Equity

Overview

SERC is Connecticut’s primary source for educators, families, and others responsible for the education of children and youth with a range of abilities and disabilities. We provide technical assistance, professional learning opportunities, and resources to support inclusion and access for all students to the general education curriculum. In particular, SERC has worked closely with the CT State Department of Education to support schools in meeting state indicators for success for students with disabilities.
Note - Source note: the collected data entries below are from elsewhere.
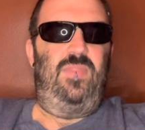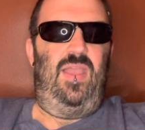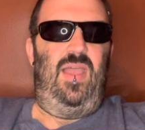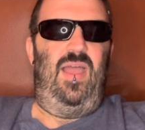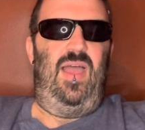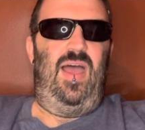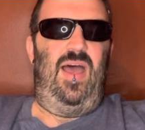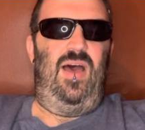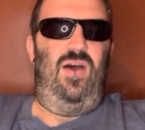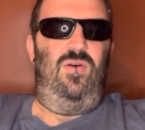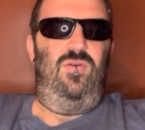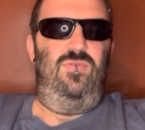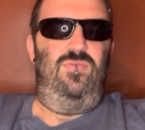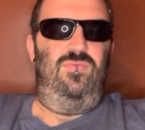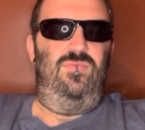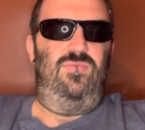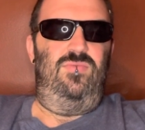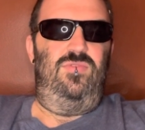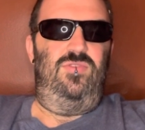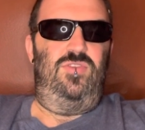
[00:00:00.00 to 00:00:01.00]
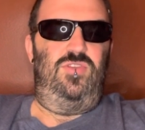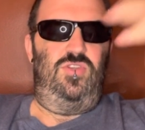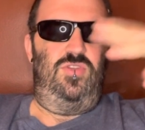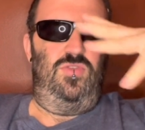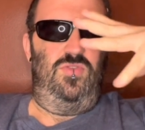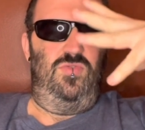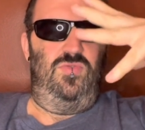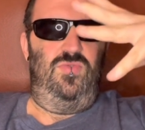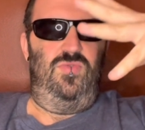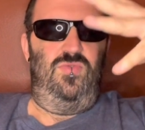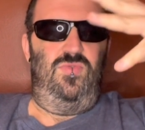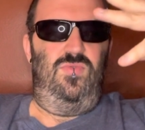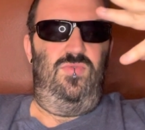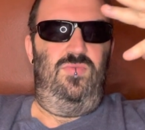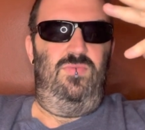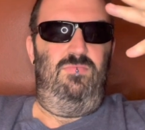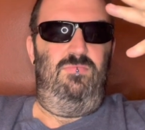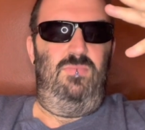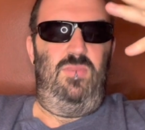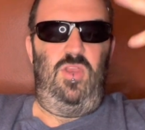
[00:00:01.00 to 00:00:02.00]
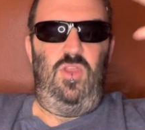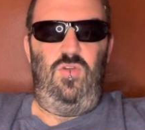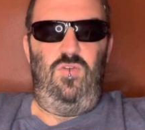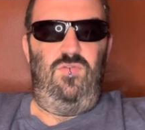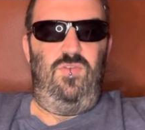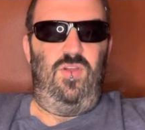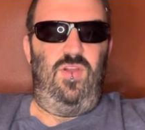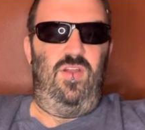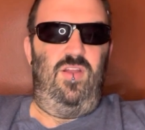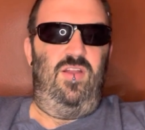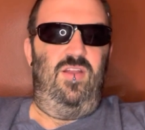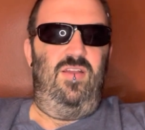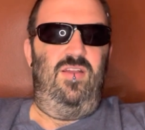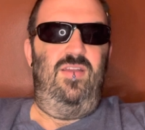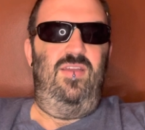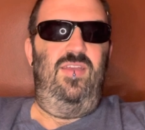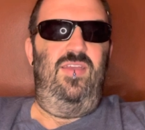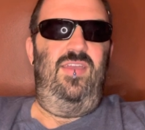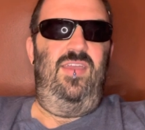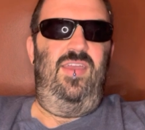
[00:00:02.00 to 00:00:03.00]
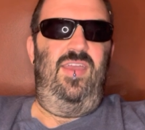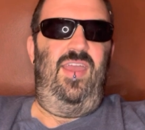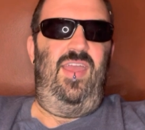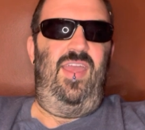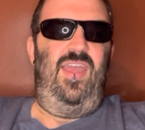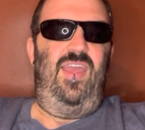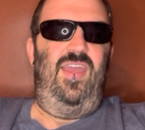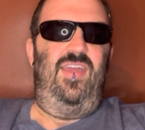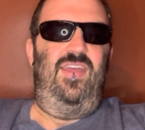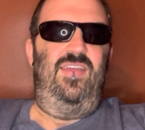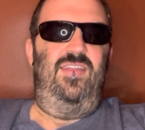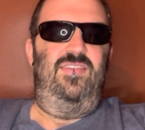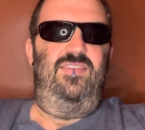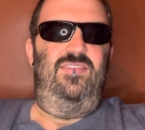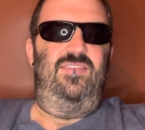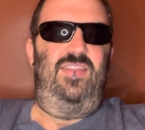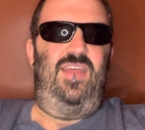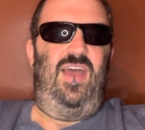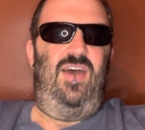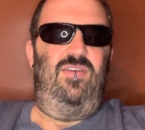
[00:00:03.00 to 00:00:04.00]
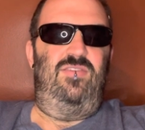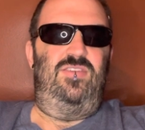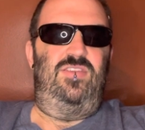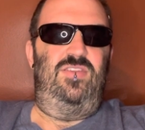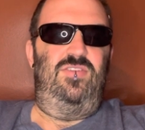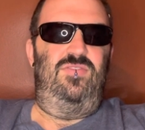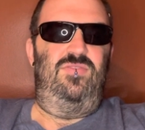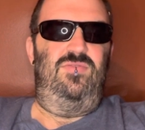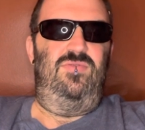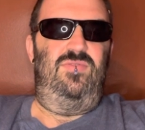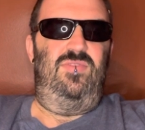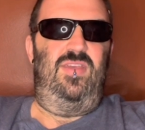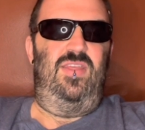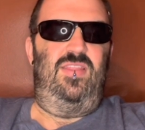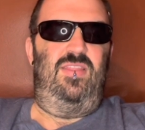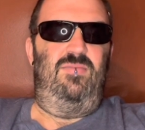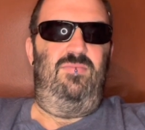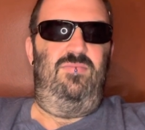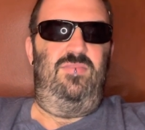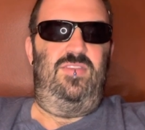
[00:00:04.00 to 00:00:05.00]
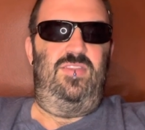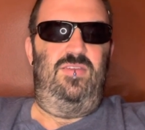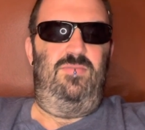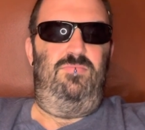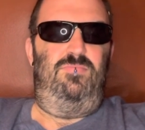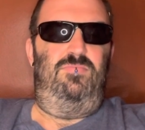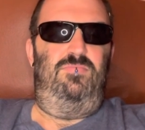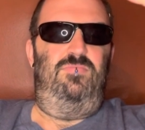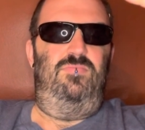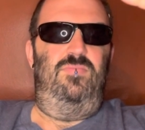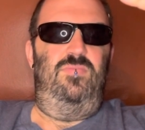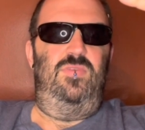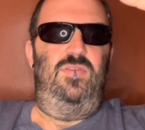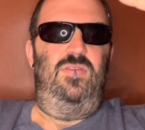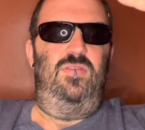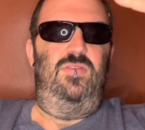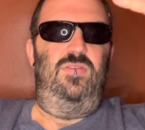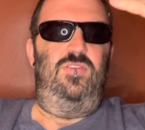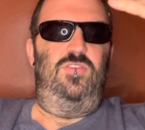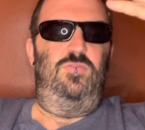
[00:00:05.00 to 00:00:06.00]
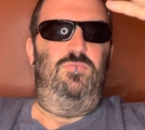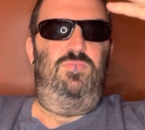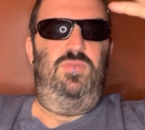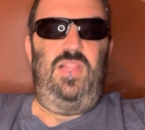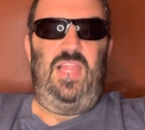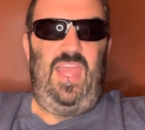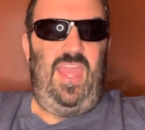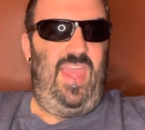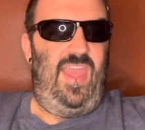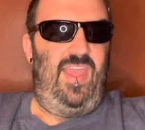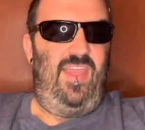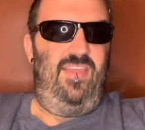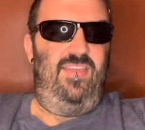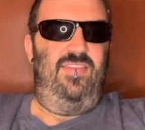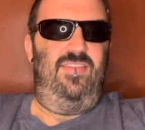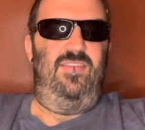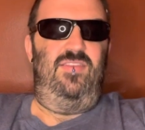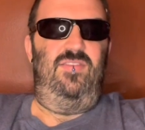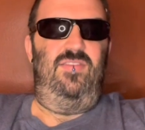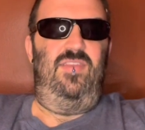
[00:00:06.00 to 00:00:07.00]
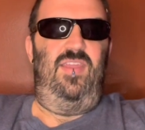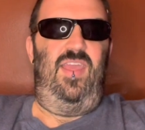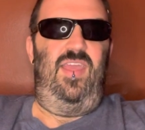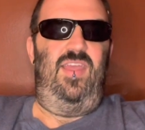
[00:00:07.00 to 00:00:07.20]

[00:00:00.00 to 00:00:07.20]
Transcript: how to maneuver and how to get them to do plays and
SERC was founded specifically to support Connecticut’s pioneering work in special education. When Connecticut established the Special Education Resource Center in 1969, just one in five children with disabilities nationwide was provided an education in public schools. [1] While many other states actually had laws excluding children with disabilities, the Bureau of Pupil Personnel/Special Educational Services in the Connecticut State Department of Education (CSDE) celebrated SERC in a Bureau newsletter as “a potential new source of help and energy for special education in Connecticut.” [2] SERC would “offer greater opportunities for special educators from throughout the state to become directly involved in producing and introducing innovative ideas.”

In the ensuing decades, SERC has helped build many practices that have come to benefit the entire education community and children’s diverse needs. By 2005, the Connecticut General Assembly amended the SERC statute to rename it the State Education Resource Center, signifying a meaningful integration of special education and general education into a single system. Implicit in SERC’s evolution is our obligation to an educational system of excellence that serves the needs of all children.


Footnotes:

  1. U.S. Department of Education. (2000). History: Twenty-five years of progress in educating children with disabilities through IDEA. U.S. Office of Special Education Programs. Accessed from http://www2.ed.gov/policy/speced/leg/idea/history.pdf.
  2. Connecticut State Department of Education: Bureau of Pupil Personnel and Special Educational Services. (1969). SERC starts work as new ‘nerve center’ for special education research, development. Dialogue, 1(1). Hartford, CT.